With Target, the issue was one of ethics and privacy. With all of this data available it can be possible to determine which customer may be pregnant, but does that mean you should send them coupons for baby related products? There is also work being done with PA in regards to police trying to predict crime. Even Hewlett Packard is using PA to determine if employees are likely to quit, but is that data that should be made known to everyone or just a select few, or simply not known at all? PA is not supposed to invade privacy. In fact much of the data is supposed to remain free of personal identification.
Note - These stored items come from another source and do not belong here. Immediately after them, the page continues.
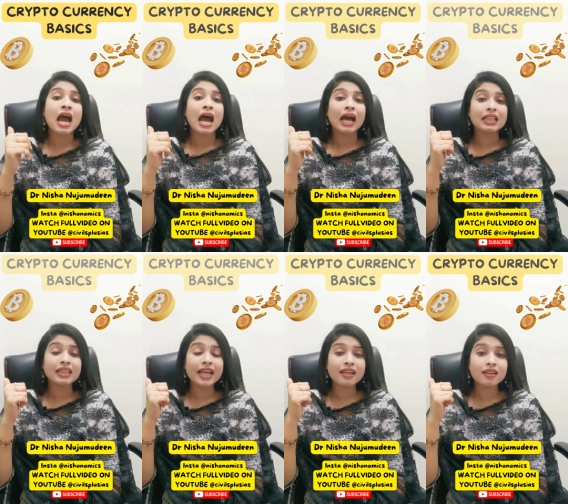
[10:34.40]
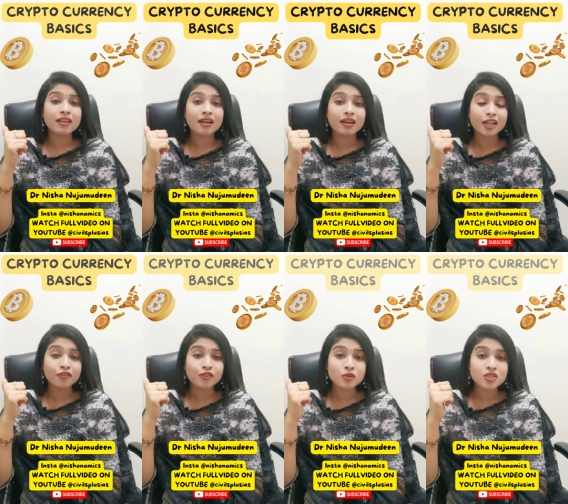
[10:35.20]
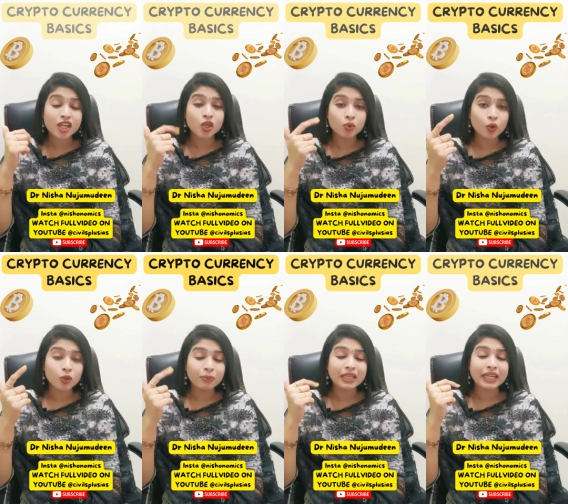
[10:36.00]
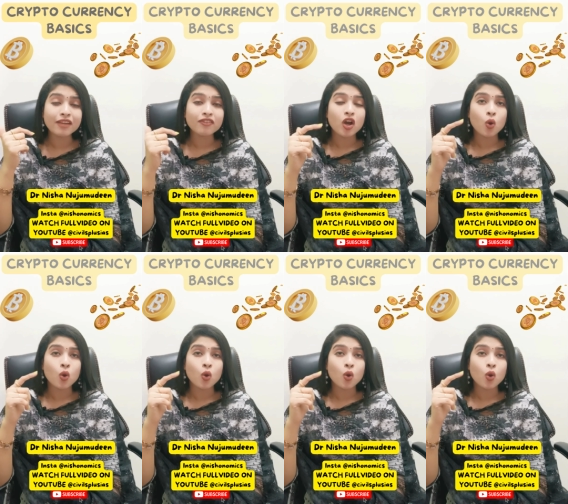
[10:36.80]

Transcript: And then, if you see, you won't believe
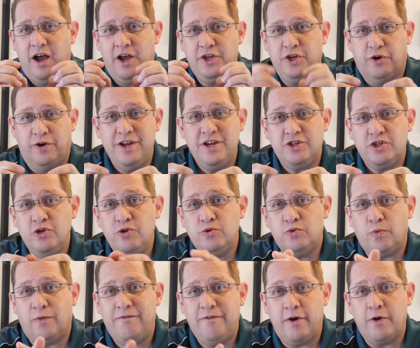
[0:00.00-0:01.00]
your
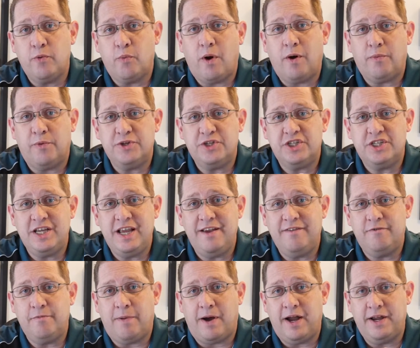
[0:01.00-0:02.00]
issues were very well
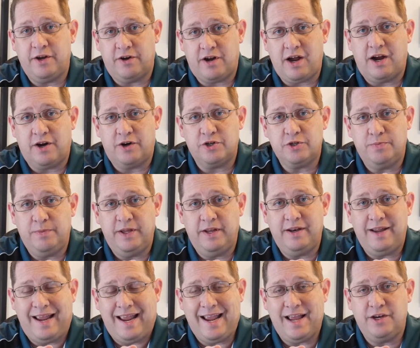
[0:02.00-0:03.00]
received by your
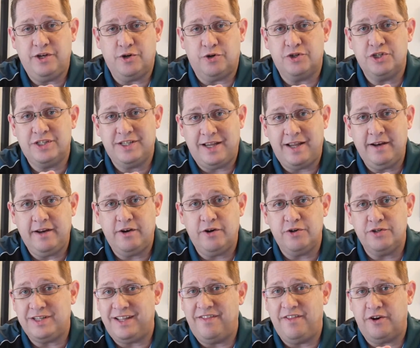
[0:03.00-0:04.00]
congressmen and your
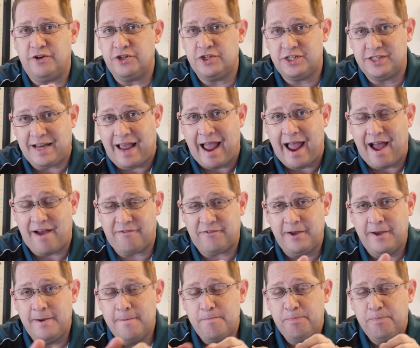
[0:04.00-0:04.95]
senators and their staff.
The idea is to build a predictive model that works for any resulting data set.

The creation of the Netflix Prize serves as an excellent example in how having multiple predictive models working together can boost accuracy over a single model, something Siegel refers to as the Ensemble Effect. This also leads to a discussion on crowdsourcing in general, and the book shows examples of where crowdsourcing works only to a point, and after that point you get diminishing returns (*COUGH* Wikipedia *COUGH*).
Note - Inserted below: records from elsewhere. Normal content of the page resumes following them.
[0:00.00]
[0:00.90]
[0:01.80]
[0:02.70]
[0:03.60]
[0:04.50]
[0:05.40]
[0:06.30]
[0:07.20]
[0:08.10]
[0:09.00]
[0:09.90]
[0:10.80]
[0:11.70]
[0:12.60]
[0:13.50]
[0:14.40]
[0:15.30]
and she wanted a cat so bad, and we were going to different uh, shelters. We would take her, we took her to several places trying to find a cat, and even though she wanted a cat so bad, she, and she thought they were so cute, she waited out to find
IBM’s Watson computer is a triumph of predictive analytics. All of the work that went into Watson is astounding. The end result is a machine (essentially an Ensemble of Ensembles) that is able to come back with a textual reply that is most likely the answer to a written question. Well, being Jeopardy, it’s really the question to a written answer (which makes it even more difficult). Watson even has it’s own Twitter account, where you can find out that it is answering questions you didn’t even think to ask.

Lastly, I’ve talked before about how PA can’t predict the future. I think PA has a poorly chosen name because business falsely believe that they can use PA to predict future events. Siegel does a great job in this book explaining the same idea; PA doesn’t predict the future, PA gives you data-driven insight into trends that may (or may not) be useful for you to act upon.

I highly recommend this book for any data geek that is eager to learn more about PA, predictive models, machine learning, and how to effectively use data to make better decisions.